-------- Task input --------

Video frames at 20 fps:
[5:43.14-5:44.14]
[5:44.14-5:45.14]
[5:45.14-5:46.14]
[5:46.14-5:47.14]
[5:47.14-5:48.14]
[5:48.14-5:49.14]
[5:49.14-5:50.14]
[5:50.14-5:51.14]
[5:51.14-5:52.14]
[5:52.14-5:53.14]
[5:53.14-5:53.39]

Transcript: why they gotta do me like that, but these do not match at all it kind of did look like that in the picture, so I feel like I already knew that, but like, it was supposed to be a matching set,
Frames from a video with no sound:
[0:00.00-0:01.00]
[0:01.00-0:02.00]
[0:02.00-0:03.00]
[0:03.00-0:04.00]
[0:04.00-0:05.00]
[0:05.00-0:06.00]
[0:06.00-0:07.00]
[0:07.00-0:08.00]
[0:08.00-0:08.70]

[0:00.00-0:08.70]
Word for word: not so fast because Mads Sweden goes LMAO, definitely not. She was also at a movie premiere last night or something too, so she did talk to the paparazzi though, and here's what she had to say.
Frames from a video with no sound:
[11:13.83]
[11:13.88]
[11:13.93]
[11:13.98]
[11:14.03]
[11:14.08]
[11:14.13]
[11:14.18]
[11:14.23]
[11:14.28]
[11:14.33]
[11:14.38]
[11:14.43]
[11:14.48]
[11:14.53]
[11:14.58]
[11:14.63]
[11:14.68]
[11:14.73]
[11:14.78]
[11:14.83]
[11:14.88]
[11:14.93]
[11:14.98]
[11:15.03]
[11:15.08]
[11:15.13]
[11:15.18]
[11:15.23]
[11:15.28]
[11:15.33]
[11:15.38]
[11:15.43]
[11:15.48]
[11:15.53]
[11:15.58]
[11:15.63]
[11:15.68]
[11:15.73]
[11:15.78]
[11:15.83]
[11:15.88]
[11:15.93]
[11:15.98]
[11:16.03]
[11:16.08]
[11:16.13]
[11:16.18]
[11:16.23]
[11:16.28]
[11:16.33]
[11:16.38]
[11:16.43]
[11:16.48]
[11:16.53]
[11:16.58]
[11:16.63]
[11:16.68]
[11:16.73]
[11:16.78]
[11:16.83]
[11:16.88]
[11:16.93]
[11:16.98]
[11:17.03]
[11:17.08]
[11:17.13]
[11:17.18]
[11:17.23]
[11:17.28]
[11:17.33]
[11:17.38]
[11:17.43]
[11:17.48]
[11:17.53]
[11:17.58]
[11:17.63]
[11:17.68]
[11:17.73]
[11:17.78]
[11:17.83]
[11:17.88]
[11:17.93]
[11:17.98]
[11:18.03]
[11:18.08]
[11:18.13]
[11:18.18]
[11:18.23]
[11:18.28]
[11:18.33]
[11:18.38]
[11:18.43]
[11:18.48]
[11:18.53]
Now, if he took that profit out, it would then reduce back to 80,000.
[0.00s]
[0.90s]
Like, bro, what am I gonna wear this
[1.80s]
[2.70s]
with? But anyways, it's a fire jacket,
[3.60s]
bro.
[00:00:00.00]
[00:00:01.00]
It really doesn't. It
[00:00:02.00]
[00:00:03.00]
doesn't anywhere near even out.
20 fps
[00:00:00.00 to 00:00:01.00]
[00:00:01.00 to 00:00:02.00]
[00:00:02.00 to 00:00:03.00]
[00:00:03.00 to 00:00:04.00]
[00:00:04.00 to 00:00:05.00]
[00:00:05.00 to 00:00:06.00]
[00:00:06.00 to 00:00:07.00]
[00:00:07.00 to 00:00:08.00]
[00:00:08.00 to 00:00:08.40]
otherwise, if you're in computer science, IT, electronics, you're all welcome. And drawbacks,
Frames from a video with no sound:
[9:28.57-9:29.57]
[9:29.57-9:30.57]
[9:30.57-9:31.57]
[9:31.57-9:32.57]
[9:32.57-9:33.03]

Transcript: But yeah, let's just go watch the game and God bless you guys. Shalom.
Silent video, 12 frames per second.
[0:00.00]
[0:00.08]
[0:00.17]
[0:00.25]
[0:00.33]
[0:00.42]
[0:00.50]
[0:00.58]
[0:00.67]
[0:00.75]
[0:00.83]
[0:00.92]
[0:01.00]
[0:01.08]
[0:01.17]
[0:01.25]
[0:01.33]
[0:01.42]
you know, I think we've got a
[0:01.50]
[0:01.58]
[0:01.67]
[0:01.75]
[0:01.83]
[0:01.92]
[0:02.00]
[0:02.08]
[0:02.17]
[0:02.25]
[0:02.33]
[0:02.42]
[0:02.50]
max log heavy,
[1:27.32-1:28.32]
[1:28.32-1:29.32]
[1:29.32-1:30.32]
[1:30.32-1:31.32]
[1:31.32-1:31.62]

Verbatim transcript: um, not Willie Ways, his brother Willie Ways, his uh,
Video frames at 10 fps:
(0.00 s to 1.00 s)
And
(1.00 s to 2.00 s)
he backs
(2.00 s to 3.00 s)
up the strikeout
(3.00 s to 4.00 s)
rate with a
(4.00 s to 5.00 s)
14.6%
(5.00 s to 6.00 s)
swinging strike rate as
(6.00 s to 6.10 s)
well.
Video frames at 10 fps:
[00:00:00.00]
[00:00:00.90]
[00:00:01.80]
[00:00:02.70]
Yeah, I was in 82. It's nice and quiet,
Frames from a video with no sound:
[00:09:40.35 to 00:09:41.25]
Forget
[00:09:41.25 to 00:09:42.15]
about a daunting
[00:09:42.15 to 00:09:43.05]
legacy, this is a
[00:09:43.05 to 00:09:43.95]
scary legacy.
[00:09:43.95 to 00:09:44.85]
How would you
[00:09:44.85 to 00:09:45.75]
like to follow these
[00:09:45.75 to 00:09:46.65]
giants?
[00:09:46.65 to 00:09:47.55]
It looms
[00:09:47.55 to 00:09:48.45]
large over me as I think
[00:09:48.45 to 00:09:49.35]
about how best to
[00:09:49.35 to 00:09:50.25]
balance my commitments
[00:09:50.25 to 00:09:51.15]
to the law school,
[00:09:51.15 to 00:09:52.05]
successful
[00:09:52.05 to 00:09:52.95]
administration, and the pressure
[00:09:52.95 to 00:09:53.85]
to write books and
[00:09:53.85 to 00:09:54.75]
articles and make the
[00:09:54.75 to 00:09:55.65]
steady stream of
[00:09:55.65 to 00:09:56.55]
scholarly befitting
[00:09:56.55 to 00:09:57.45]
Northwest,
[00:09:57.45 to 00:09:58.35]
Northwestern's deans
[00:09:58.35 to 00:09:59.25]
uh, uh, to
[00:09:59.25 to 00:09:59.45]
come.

--------

[To do]: Exact copies of all the entries above should be returned.

[Task solution]:
Video frames at 20 fps:
[5:43.14-5:44.14]
[5:44.14-5:45.14]
[5:45.14-5:46.14]
[5:46.14-5:47.14]
[5:47.14-5:48.14]
[5:48.14-5:49.14]
[5:49.14-5:50.14]
[5:50.14-5:51.14]
[5:51.14-5:52.14]
[5:52.14-5:53.14]
[5:53.14-5:53.39]

Transcript: why they gotta do me like that, but these do not match at all it kind of did look like that in the picture, so I feel like I already knew that, but like, it was supposed to be a matching set,
Frames from a video with no sound:
[0:00.00-0:01.00]
[0:01.00-0:02.00]
[0:02.00-0:03.00]
[0:03.00-0:04.00]
[0:04.00-0:05.00]
[0:05.00-0:06.00]
[0:06.00-0:07.00]
[0:07.00-0:08.00]
[0:08.00-0:08.70]

[0:00.00-0:08.70]
Word for word: not so fast because Mads Sweden goes LMAO, definitely not. She was also at a movie premiere last night or something too, so she did talk to the paparazzi though, and here's what she had to say.
Frames from a video with no sound:
[11:13.83]
[11:13.88]
[11:13.93]
[11:13.98]
[11:14.03]
[11:14.08]
[11:14.13]
[11:14.18]
[11:14.23]
[11:14.28]
[11:14.33]
[11:14.38]
[11:14.43]
[11:14.48]
[11:14.53]
[11:14.58]
[11:14.63]
[11:14.68]
[11:14.73]
[11:14.78]
[11:14.83]
[11:14.88]
[11:14.93]
[11:14.98]
[11:15.03]
[11:15.08]
[11:15.13]
[11:15.18]
[11:15.23]
[11:15.28]
[11:15.33]
[11:15.38]
[11:15.43]
[11:15.48]
[11:15.53]
[11:15.58]
[11:15.63]
[11:15.68]
[11:15.73]
[11:15.78]
[11:15.83]
[11:15.88]
[11:15.93]
[11:15.98]
[11:16.03]
[11:16.08]
[11:16.13]
[11:16.18]
[11:16.23]
[11:16.28]
[11:16.33]
[11:16.38]
[11:16.43]
[11:16.48]
[11:16.53]
[11:16.58]
[11:16.63]
[11:16.68]
[11:16.73]
[11:16.78]
[11:16.83]
[11:16.88]
[11:16.93]
[11:16.98]
[11:17.03]
[11:17.08]
[11:17.13]
[11:17.18]
[11:17.23]
[11:17.28]
[11:17.33]
[11:17.38]
[11:17.43]
[11:17.48]
[11:17.53]
[11:17.58]
[11:17.63]
[11:17.68]
[11:17.73]
[11:17.78]
[11:17.83]
[11:17.88]
[11:17.93]
[11:17.98]
[11:18.03]
[11:18.08]
[11:18.13]
[11:18.18]
[11:18.23]
[11:18.28]
[11:18.33]
[11:18.38]
[11:18.43]
[11:18.48]
[11:18.53]
Now, if he took that profit out, it would then reduce back to 80,000.
[0.00s]
[0.90s]
Like, bro, what am I gonna wear this
[1.80s]
[2.70s]
with? But anyways, it's a fire jacket,
[3.60s]
bro.
[00:00:00.00]
[00:00:01.00]
It really doesn't. It
[00:00:02.00]
[00:00:03.00]
doesn't anywhere near even out.
20 fps
[00:00:00.00 to 00:00:01.00]
[00:00:01.00 to 00:00:02.00]
[00:00:02.00 to 00:00:03.00]
[00:00:03.00 to 00:00:04.00]
[00:00:04.00 to 00:00:05.00]
[00:00:05.00 to 00:00:06.00]
[00:00:06.00 to 00:00:07.00]
[00:00:07.00 to 00:00:08.00]
[00:00:08.00 to 00:00:08.40]
otherwise, if you're in computer science, IT, electronics, you're all welcome. And drawbacks,
Frames from a video with no sound:
[9:28.57-9:29.57]
[9:29.57-9:30.57]
[9:30.57-9:31.57]
[9:31.57-9:32.57]
[9:32.57-9:33.03]

Transcript: But yeah, let's just go watch the game and God bless you guys. Shalom.
Silent video, 12 frames per second.
[0:00.00]
[0:00.08]
[0:00.17]
[0:00.25]
[0:00.33]
[0:00.42]
[0:00.50]
[0:00.58]
[0:00.67]
[0:00.75]
[0:00.83]
[0:00.92]
[0:01.00]
[0:01.08]
[0:01.17]
[0:01.25]
[0:01.33]
[0:01.42]
you know, I think we've got a
[0:01.50]
[0:01.58]
[0:01.67]
[0:01.75]
[0:01.83]
[0:01.92]
[0:02.00]
[0:02.08]
[0:02.17]
[0:02.25]
[0:02.33]
[0:02.42]
[0:02.50]
max log heavy,
[1:27.32-1:28.32]
[1:28.32-1:29.32]
[1:29.32-1:30.32]
[1:30.32-1:31.32]
[1:31.32-1:31.62]

Verbatim transcript: um, not Willie Ways, his brother Willie Ways, his uh,
Video frames at 10 fps:
(0.00 s to 1.00 s)
And
(1.00 s to 2.00 s)
he backs
(2.00 s to 3.00 s)
up the strikeout
(3.00 s to 4.00 s)
rate with a
(4.00 s to 5.00 s)
14.6%
(5.00 s to 6.00 s)
swinging strike rate as
(6.00 s to 6.10 s)
well.
Video frames at 10 fps:
[00:00:00.00]
[00:00:00.90]
[00:00:01.80]
[00:00:02.70]
Yeah, I was in 82. It's nice and quiet,
Frames from a video with no sound:
[00:09:40.35 to 00:09:41.25]
Forget
[00:09:41.25 to 00:09:42.15]
about a daunting
[00:09:42.15 to 00:09:43.05]
legacy, this is a
[00:09:43.05 to 00:09:43.95]
scary legacy.
[00:09:43.95 to 00:09:44.85]
How would you
[00:09:44.85 to 00:09:45.75]
like to follow these
[00:09:45.75 to 00:09:46.65]
giants?
[00:09:46.65 to 00:09:47.55]
It looms
[00:09:47.55 to 00:09:48.45]
large over me as I think
[00:09:48.45 to 00:09:49.35]
about how best to
[00:09:49.35 to 00:09:50.25]
balance my commitments
[00:09:50.25 to 00:09:51.15]
to the law school,
[00:09:51.15 to 00:09:52.05]
successful
[00:09:52.05 to 00:09:52.95]
administration, and the pressure
[00:09:52.95 to 00:09:53.85]
to write books and
[00:09:53.85 to 00:09:54.75]
articles and make the
[00:09:54.75 to 00:09:55.65]
steady stream of
[00:09:55.65 to 00:09:56.55]
scholarly befitting
[00:09:56.55 to 00:09:57.45]
Northwest,
[00:09:57.45 to 00:09:58.35]
Northwestern's deans
[00:09:58.35 to 00:09:59.25]
uh, uh, to
[00:09:59.25 to 00:09:59.45]
come.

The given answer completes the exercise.